**RECORDS FOR THE EXERCISE:**

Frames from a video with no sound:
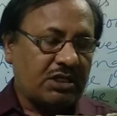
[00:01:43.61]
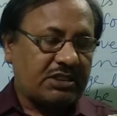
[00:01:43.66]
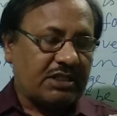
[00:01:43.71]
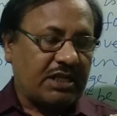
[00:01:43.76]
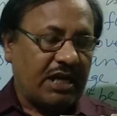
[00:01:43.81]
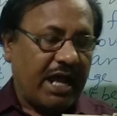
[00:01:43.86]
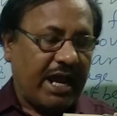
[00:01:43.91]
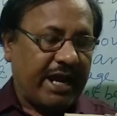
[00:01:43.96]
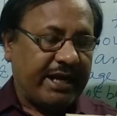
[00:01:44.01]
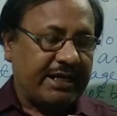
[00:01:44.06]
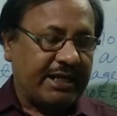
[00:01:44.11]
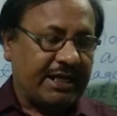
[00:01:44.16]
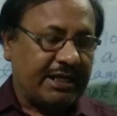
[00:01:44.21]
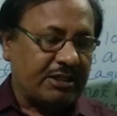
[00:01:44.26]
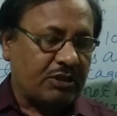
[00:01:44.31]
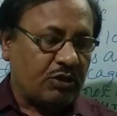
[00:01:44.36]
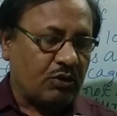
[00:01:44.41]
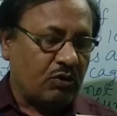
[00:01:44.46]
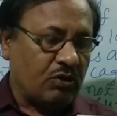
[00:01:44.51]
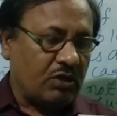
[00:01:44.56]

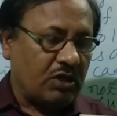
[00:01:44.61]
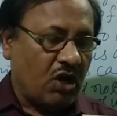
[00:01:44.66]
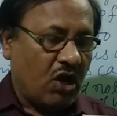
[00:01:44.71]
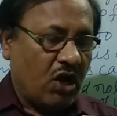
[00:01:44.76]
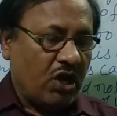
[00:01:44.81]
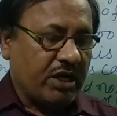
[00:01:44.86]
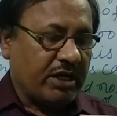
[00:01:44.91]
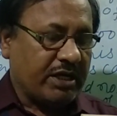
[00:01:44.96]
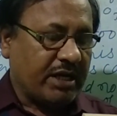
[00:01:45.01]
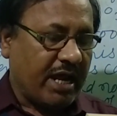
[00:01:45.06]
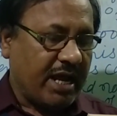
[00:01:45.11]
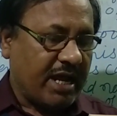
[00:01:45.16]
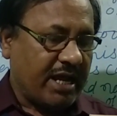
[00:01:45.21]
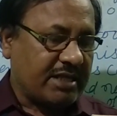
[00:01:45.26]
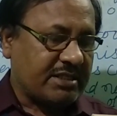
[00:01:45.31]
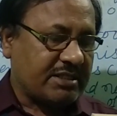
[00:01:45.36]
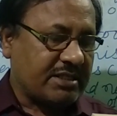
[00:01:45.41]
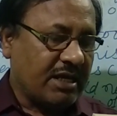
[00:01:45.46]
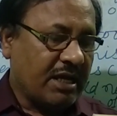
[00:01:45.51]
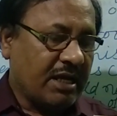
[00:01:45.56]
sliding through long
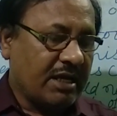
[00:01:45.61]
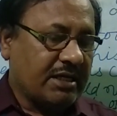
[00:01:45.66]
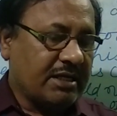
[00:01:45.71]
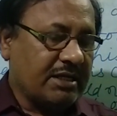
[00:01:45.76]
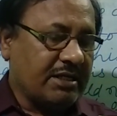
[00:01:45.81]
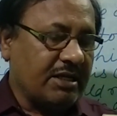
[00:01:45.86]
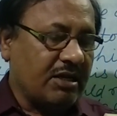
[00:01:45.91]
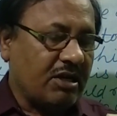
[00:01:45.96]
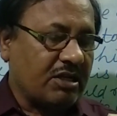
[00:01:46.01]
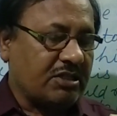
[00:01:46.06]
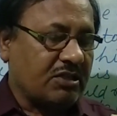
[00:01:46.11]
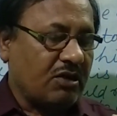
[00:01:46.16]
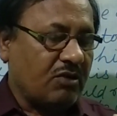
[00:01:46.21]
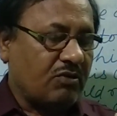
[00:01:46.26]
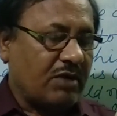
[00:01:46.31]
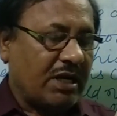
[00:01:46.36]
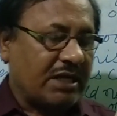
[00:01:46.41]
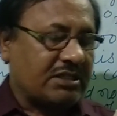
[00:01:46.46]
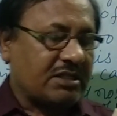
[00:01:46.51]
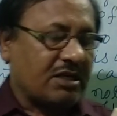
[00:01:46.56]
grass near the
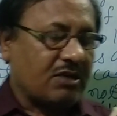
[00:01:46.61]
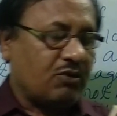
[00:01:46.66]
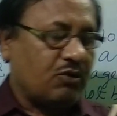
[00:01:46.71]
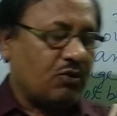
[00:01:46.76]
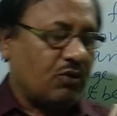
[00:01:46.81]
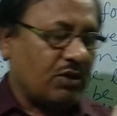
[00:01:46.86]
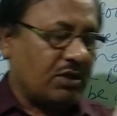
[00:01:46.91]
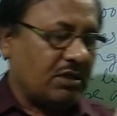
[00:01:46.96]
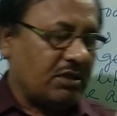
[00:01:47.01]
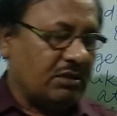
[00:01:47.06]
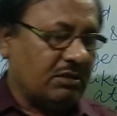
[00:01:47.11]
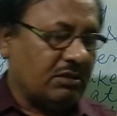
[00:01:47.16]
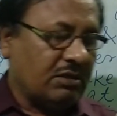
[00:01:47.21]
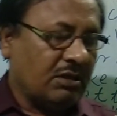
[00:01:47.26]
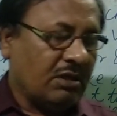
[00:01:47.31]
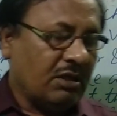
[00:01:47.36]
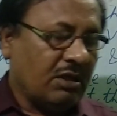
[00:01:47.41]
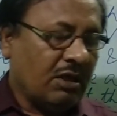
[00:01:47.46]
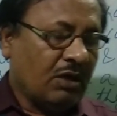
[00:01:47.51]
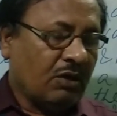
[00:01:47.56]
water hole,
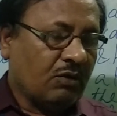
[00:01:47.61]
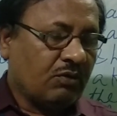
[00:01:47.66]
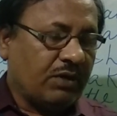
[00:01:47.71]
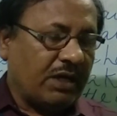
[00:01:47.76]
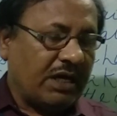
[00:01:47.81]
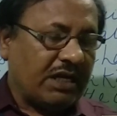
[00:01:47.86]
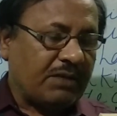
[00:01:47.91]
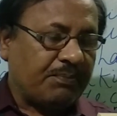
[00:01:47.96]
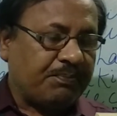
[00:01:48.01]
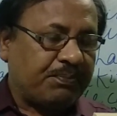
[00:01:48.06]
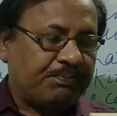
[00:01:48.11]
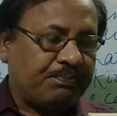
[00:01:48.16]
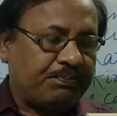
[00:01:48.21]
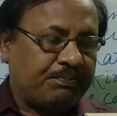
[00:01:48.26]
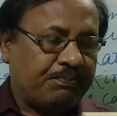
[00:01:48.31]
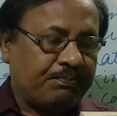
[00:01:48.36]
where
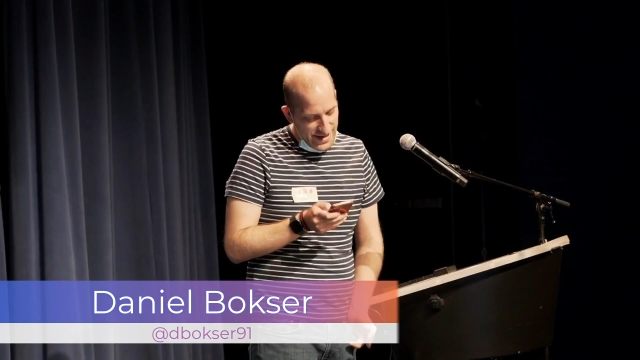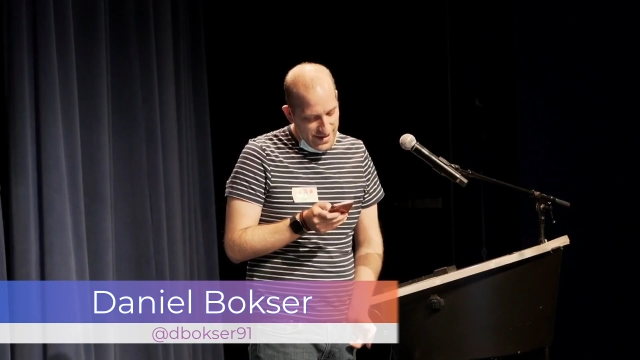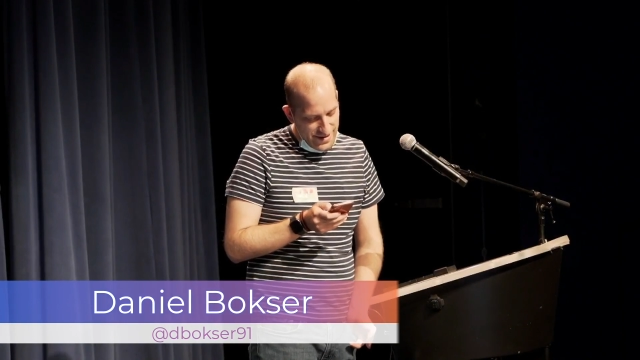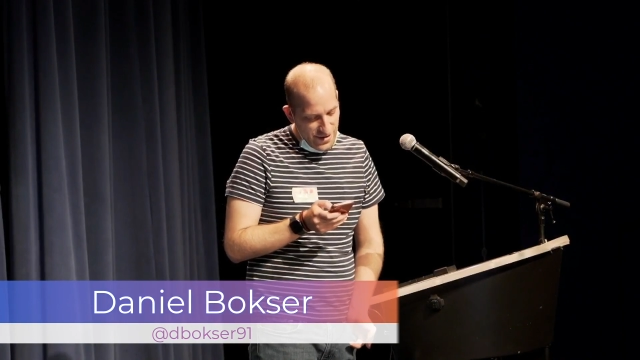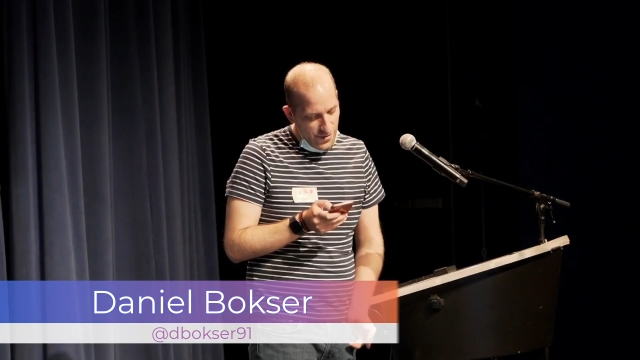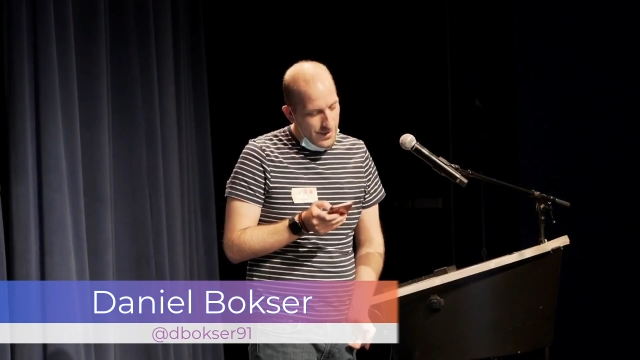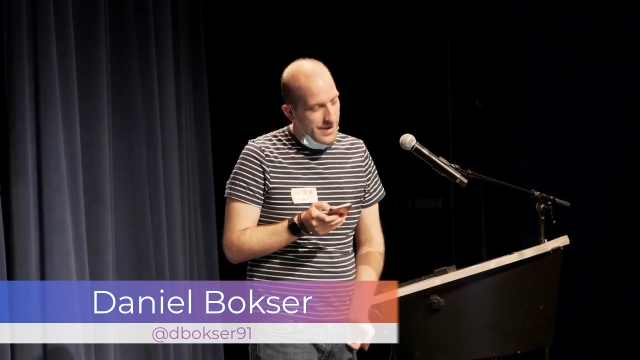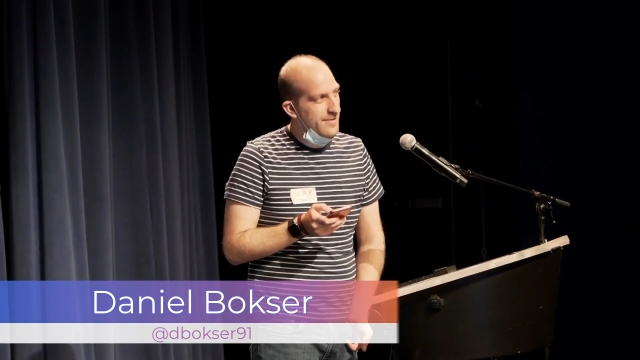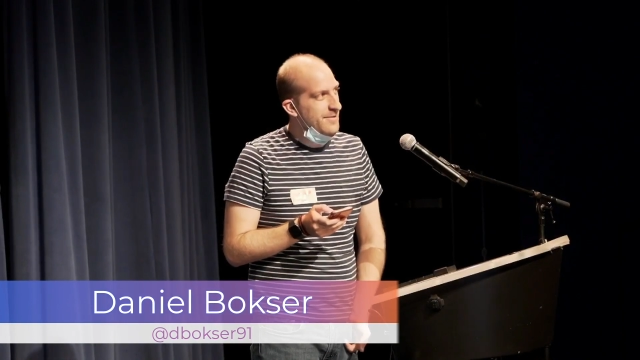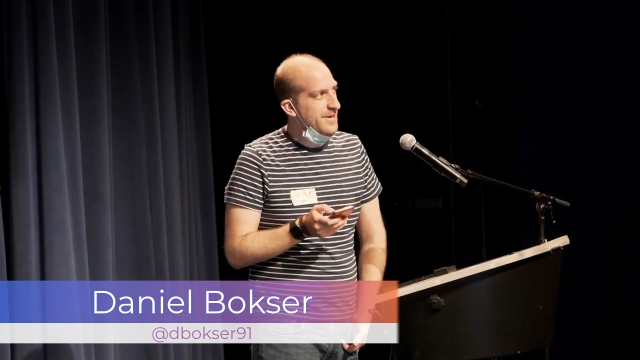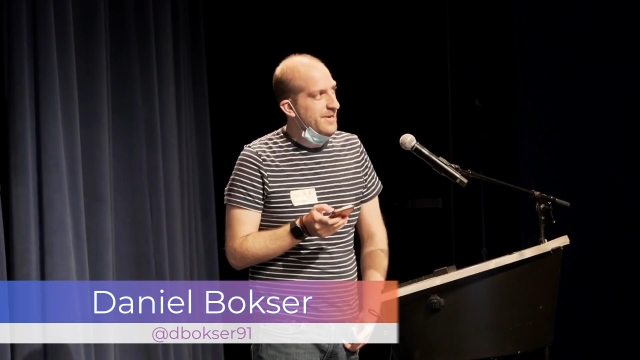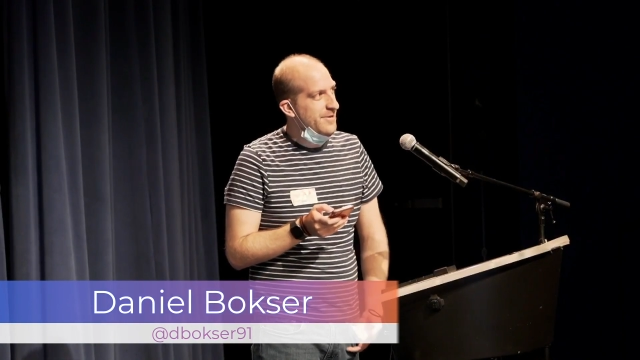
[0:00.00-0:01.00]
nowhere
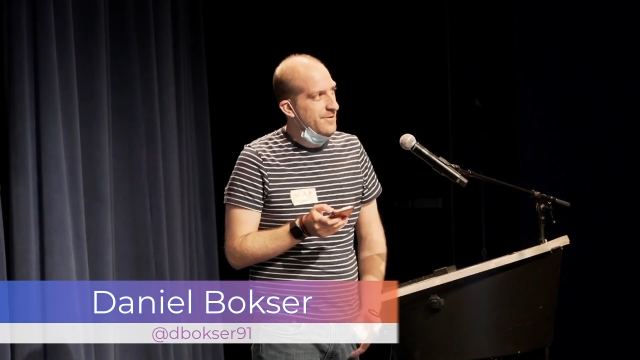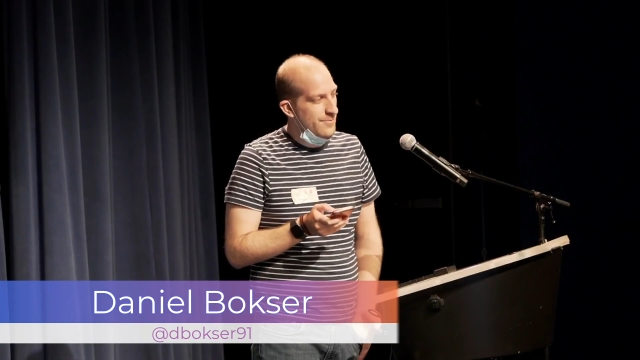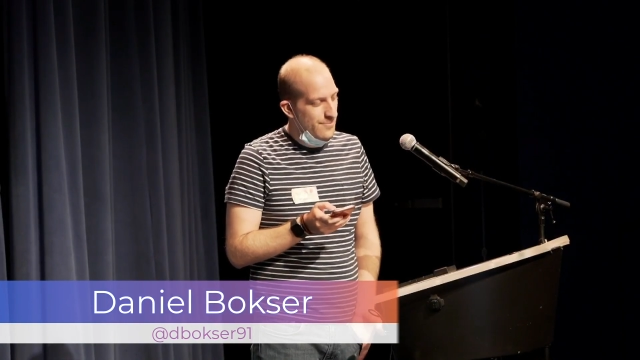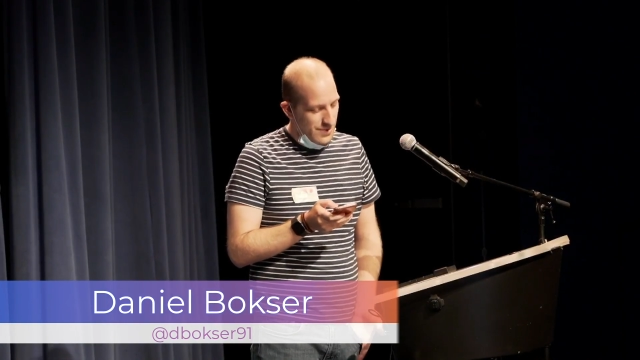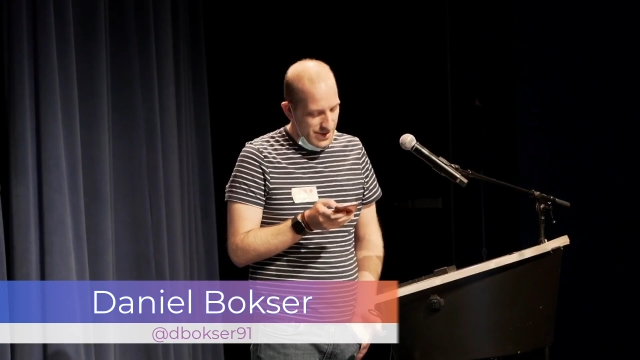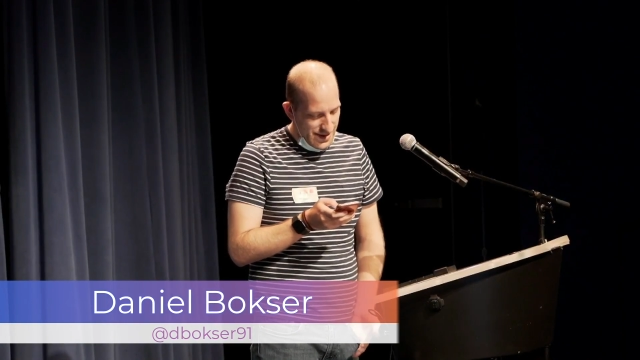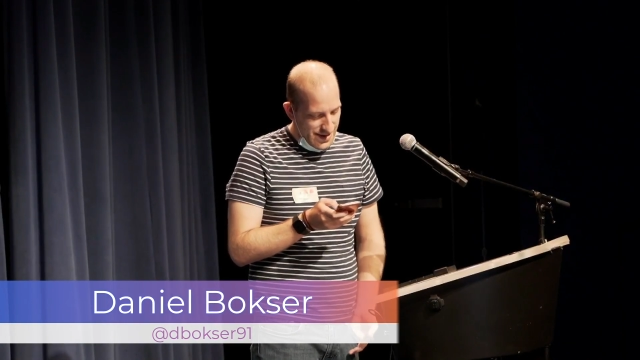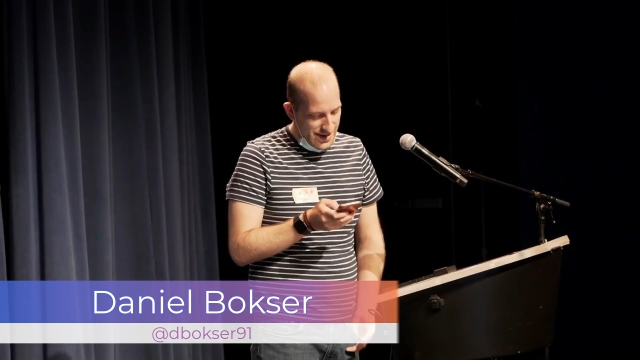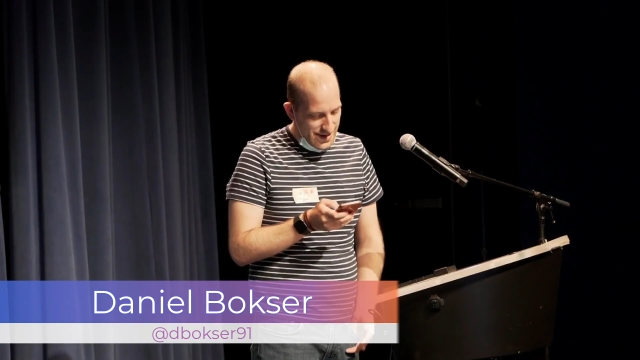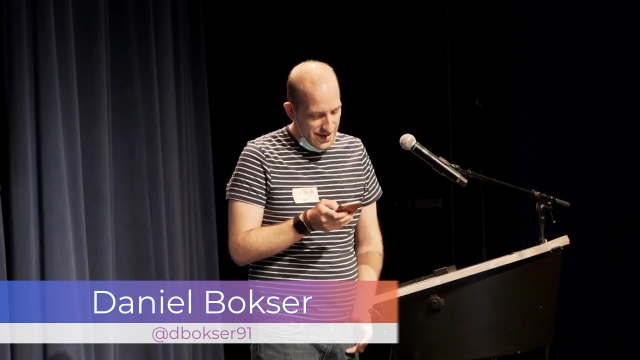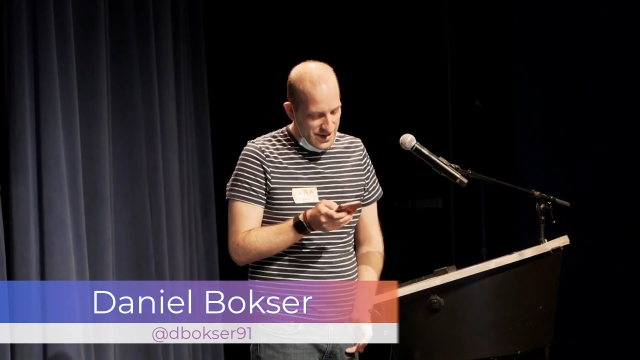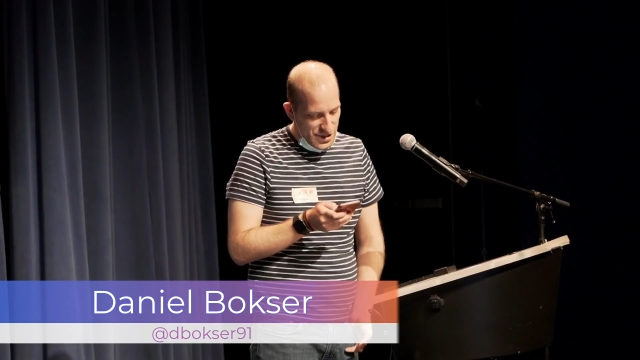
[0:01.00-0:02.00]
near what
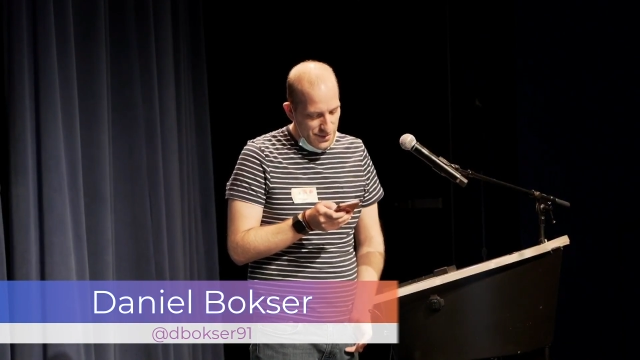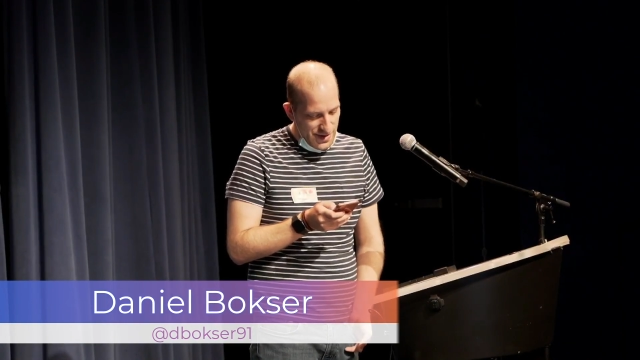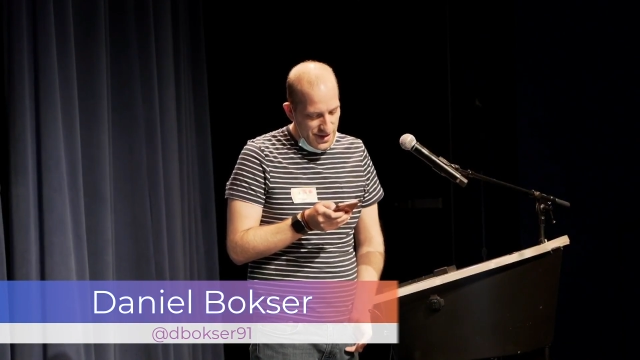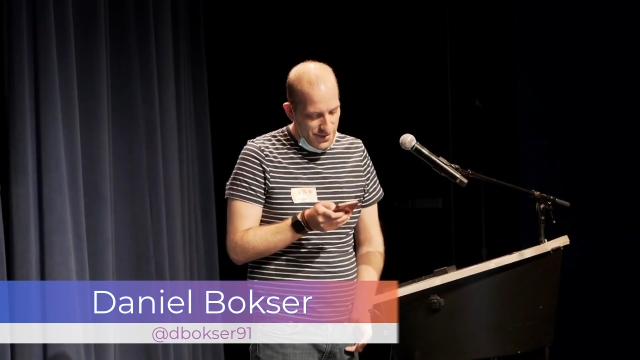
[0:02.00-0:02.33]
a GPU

**DIRECTIONS:** Exactly as written, give every entry again, but not the pictures.

**EXERCISE RESULT:**
Frames from a video with no sound:
[00:01:43.61]
[00:01:43.66]
[00:01:43.71]
[00:01:43.76]
[00:01:43.81]
[00:01:43.86]
[00:01:43.91]
[00:01:43.96]
[00:01:44.01]
[00:01:44.06]
[00:01:44.11]
[00:01:44.16]
[00:01:44.21]
[00:01:44.26]
[00:01:44.31]
[00:01:44.36]
[00:01:44.41]
[00:01:44.46]
[00:01:44.51]
[00:01:44.56]

[00:01:44.61]
[00:01:44.66]
[00:01:44.71]
[00:01:44.76]
[00:01:44.81]
[00:01:44.86]
[00:01:44.91]
[00:01:44.96]
[00:01:45.01]
[00:01:45.06]
[00:01:45.11]
[00:01:45.16]
[00:01:45.21]
[00:01:45.26]
[00:01:45.31]
[00:01:45.36]
[00:01:45.41]
[00:01:45.46]
[00:01:45.51]
[00:01:45.56]
sliding through long
[00:01:45.61]
[00:01:45.66]
[00:01:45.71]
[00:01:45.76]
[00:01:45.81]
[00:01:45.86]
[00:01:45.91]
[00:01:45.96]
[00:01:46.01]
[00:01:46.06]
[00:01:46.11]
[00:01:46.16]
[00:01:46.21]
[00:01:46.26]
[00:01:46.31]
[00:01:46.36]
[00:01:46.41]
[00:01:46.46]
[00:01:46.51]
[00:01:46.56]
grass near the
[00:01:46.61]
[00:01:46.66]
[00:01:46.71]
[00:01:46.76]
[00:01:46.81]
[00:01:46.86]
[00:01:46.91]
[00:01:46.96]
[00:01:47.01]
[00:01:47.06]
[00:01:47.11]
[00:01:47.16]
[00:01:47.21]
[00:01:47.26]
[00:01:47.31]
[00:01:47.36]
[00:01:47.41]
[00:01:47.46]
[00:01:47.51]
[00:01:47.56]
water hole,
[00:01:47.61]
[00:01:47.66]
[00:01:47.71]
[00:01:47.76]
[00:01:47.81]
[00:01:47.86]
[00:01:47.91]
[00:01:47.96]
[00:01:48.01]
[00:01:48.06]
[00:01:48.11]
[00:01:48.16]
[00:01:48.21]
[00:01:48.26]
[00:01:48.31]
[00:01:48.36]
where
[0:00.00-0:01.00]
nowhere
[0:01.00-0:02.00]
near what
[0:02.00-0:02.33]
a GPU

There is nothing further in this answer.